Molecular Diagnosis of Fragile X Syndrome in Subjects with Intellectual Disability of Unknown Origin: Implications of Its Prevalence in Regional Pakistan
Fragile-X syndrome (FXS) is the most common form of inherited intellectual disability (ID) and affects 0.7-3.0% of intellectually compromised population of unknown etiology worldwide. It is mostly caused by repeat expansion mutations in the FMR1 at chromosome Xq27.3. The present study aimed to develop molecular diagnostic tools for a better detection of FXS, to assess implementation of diagnostic protocols in a developing country and to estimate the prevalence of FXS in a cohort of intellectually disabled subjects from Pakistan. From a large pool of individuals with below normal IQ range, 395 subjects with intellectual disability of unknown etiology belonging to different regions of the country were recruited. Conventional-PCR, modified-PCR and Southern blot analysis methods were employed for the detection of CGG repeat polymorphisms in the FMR1 gene. Initial screening with conventional-PCR identified 13 suspected patients. Subsequent investigations through modified PCR and Southern blot analyses confirmed the presence of the FMR1 mutation, suggesting a prevalence of 3.5% and 2.8% (mean 3.3%) among the male and female ID patients, respectively.

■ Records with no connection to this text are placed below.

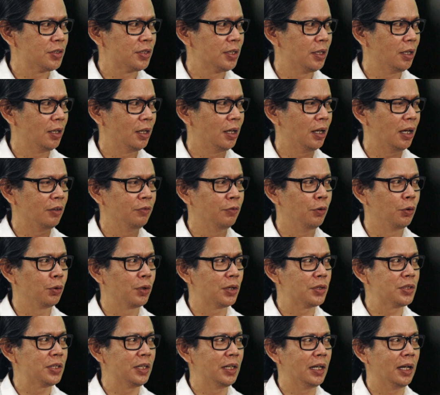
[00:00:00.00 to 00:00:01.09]
sa
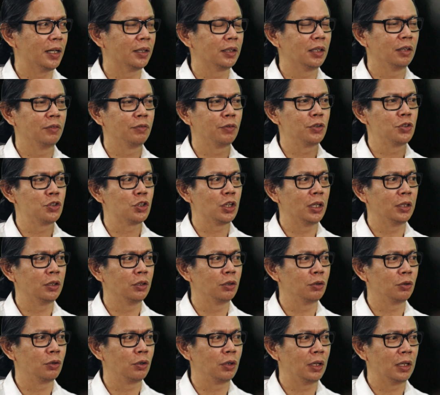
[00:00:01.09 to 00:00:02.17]
advocacy natin for
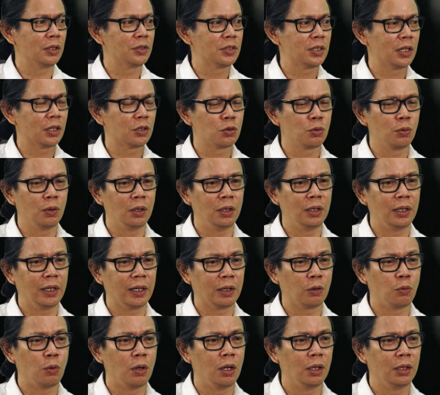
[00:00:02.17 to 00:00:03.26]
gender and sexual
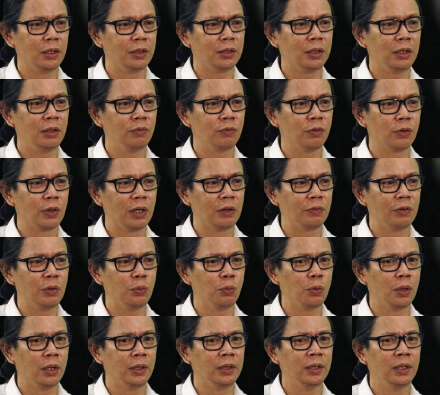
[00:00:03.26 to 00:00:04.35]
equality for
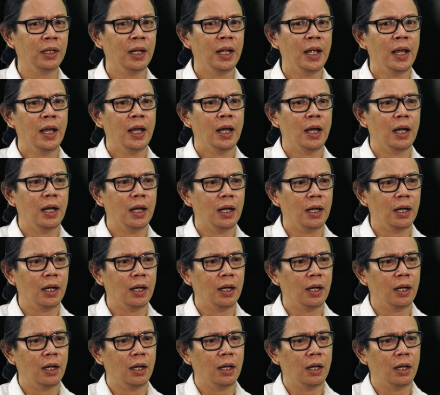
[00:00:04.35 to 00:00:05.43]
everyone.
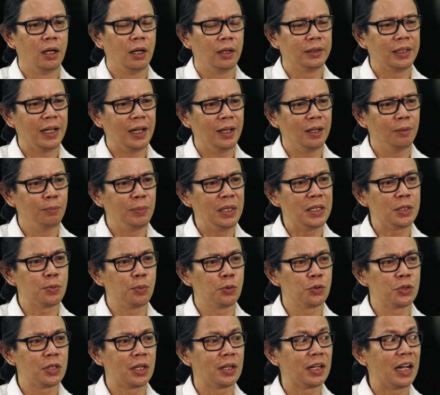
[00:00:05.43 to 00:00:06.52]
Dahil
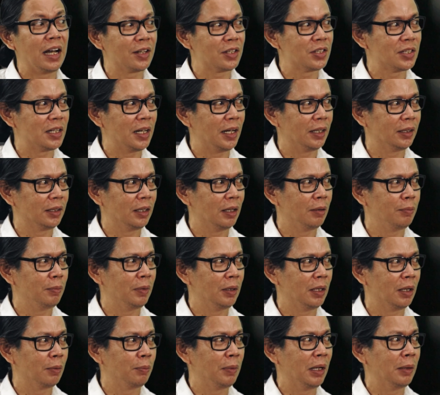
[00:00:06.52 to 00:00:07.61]
mismo sa ranks
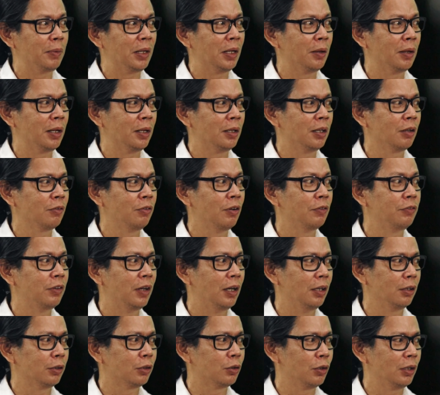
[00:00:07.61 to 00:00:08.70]
natin, na meron na mga
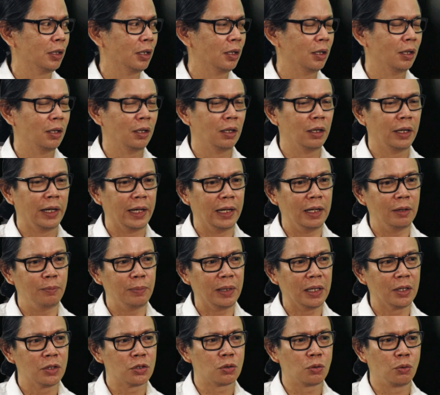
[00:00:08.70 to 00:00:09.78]
nagpa-falter na
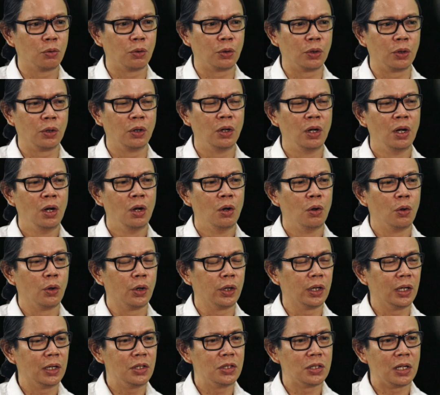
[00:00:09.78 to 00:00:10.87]
elements or
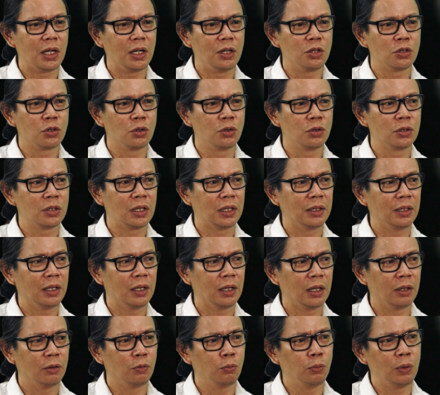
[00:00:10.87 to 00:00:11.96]
organizations, and
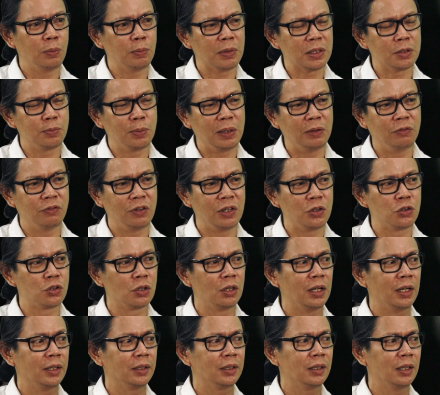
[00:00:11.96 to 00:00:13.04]
we must be
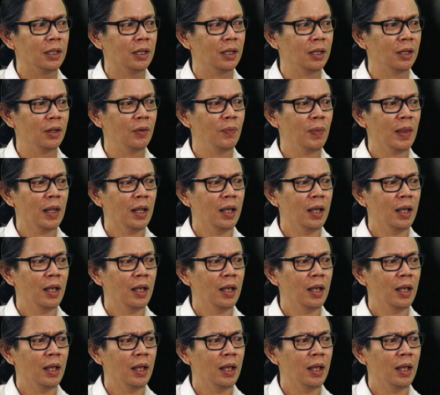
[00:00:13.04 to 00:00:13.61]
vigilant na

These diagnostic methods were further customized with the in-house conditions to offer robust screening of referral patients/families for diagnostics and genetic counseling. Prescreening and early diagnosis are crucial for designing a prudent strategy for the management of subjects with ID. Outcome of the study recommends health practitioners for implementation of molecular based FXS diagnosis in routine clinical practice to give a better care for patients similar to the ones included in the study.